▸ **Exercise**:
Which lines run from the one containing "(1.00 s to 2.00 s)" through the last line of the records? Copy them exactly, leaving pictures out.

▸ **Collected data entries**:
************

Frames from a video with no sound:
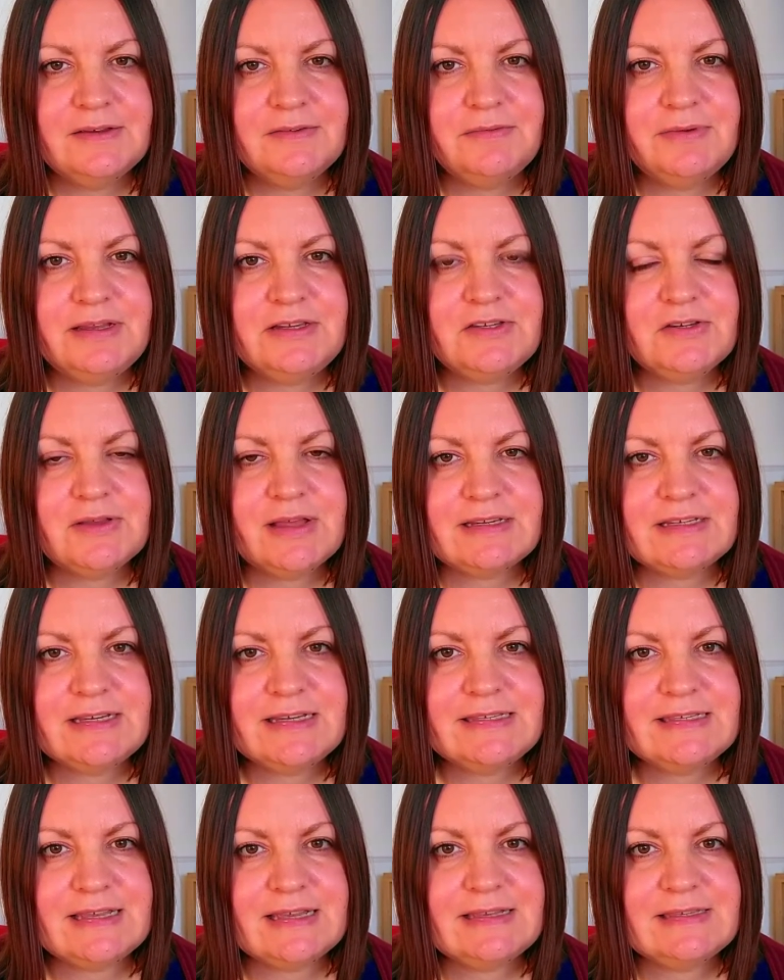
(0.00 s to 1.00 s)
Rachel
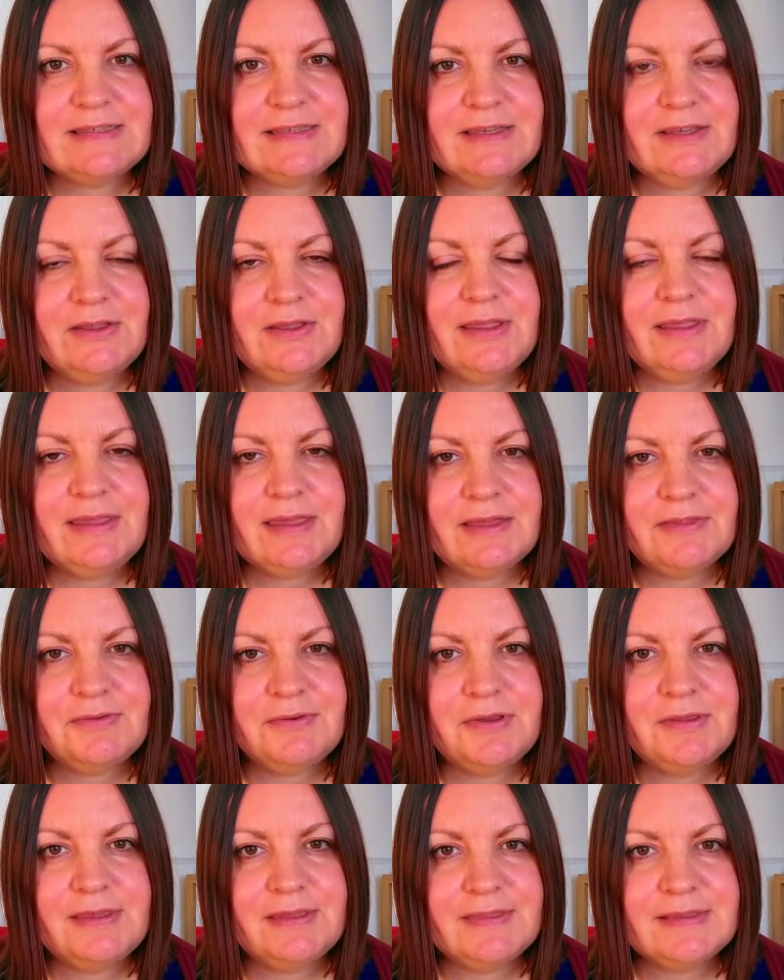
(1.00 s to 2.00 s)
actually says that you can get
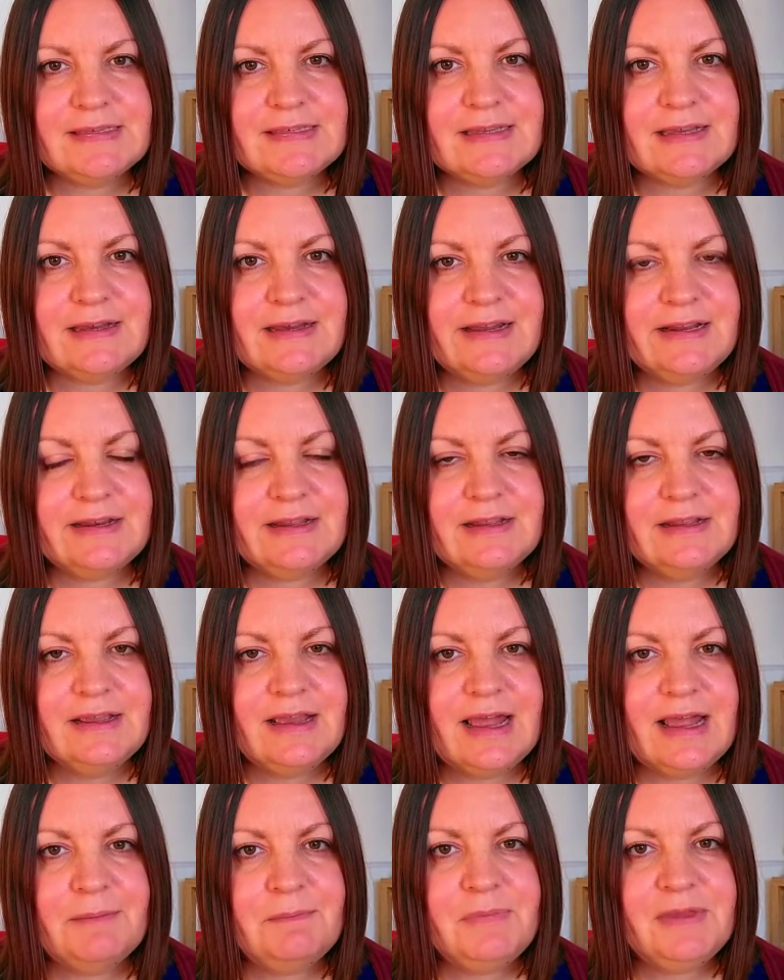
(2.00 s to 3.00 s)
through the other side
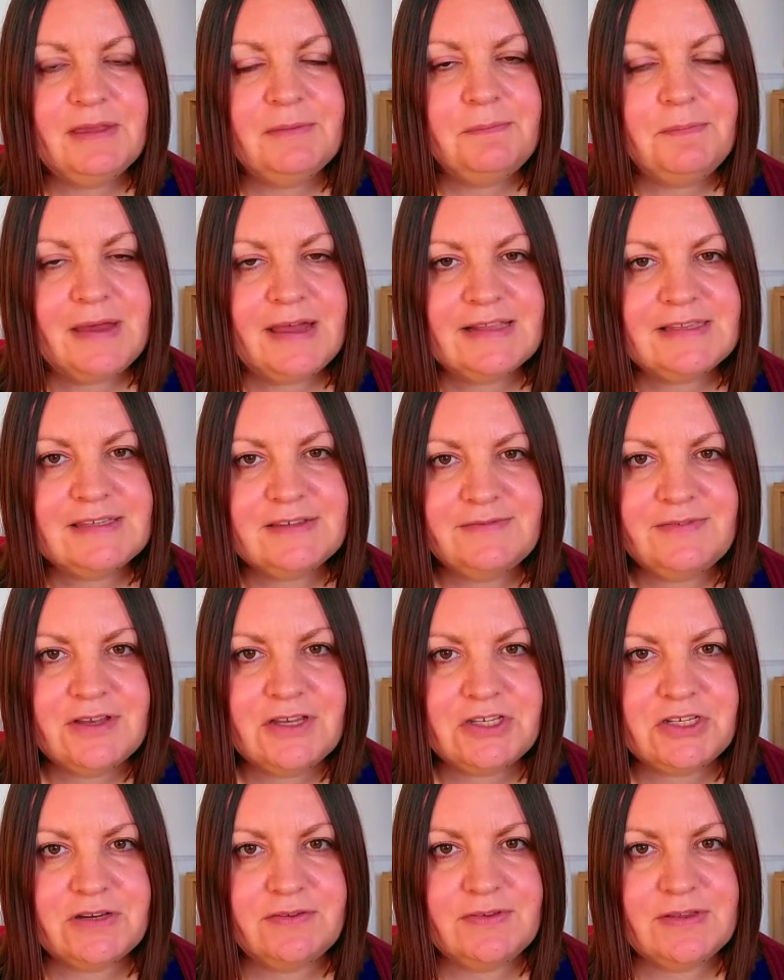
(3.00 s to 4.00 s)
and be a better
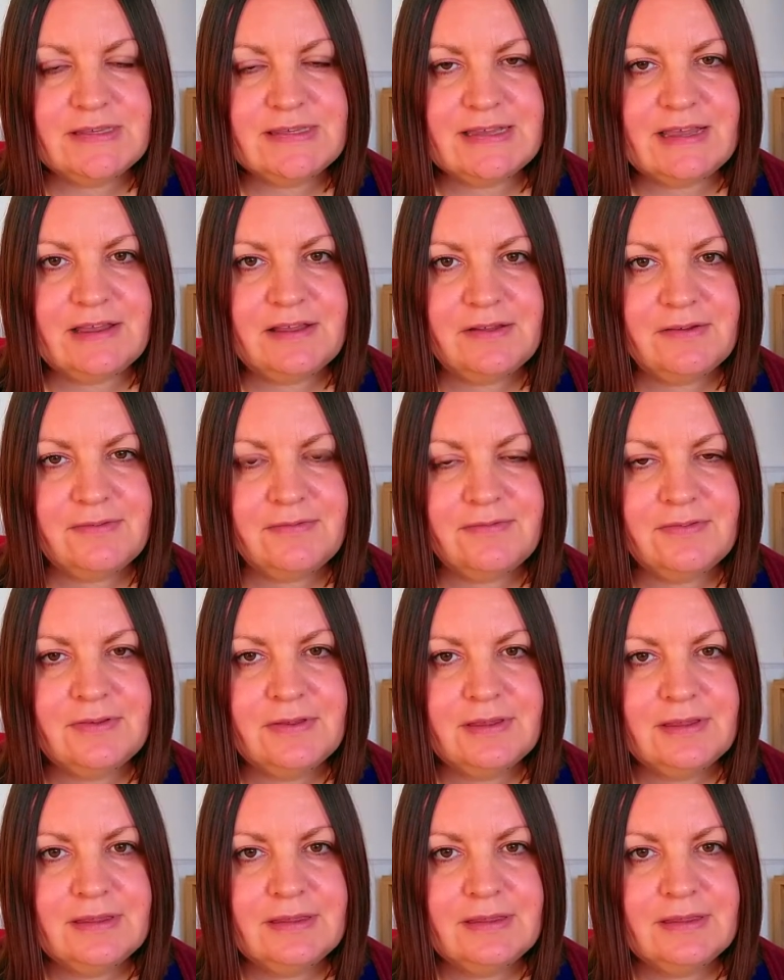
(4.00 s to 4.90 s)
version of yourself.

************

▸ **Solution**:
(1.00 s to 2.00 s)
actually says that you can get
(2.00 s to 3.00 s)
through the other side
(3.00 s to 4.00 s)
and be a better
(4.00 s to 4.90 s)
version of yourself.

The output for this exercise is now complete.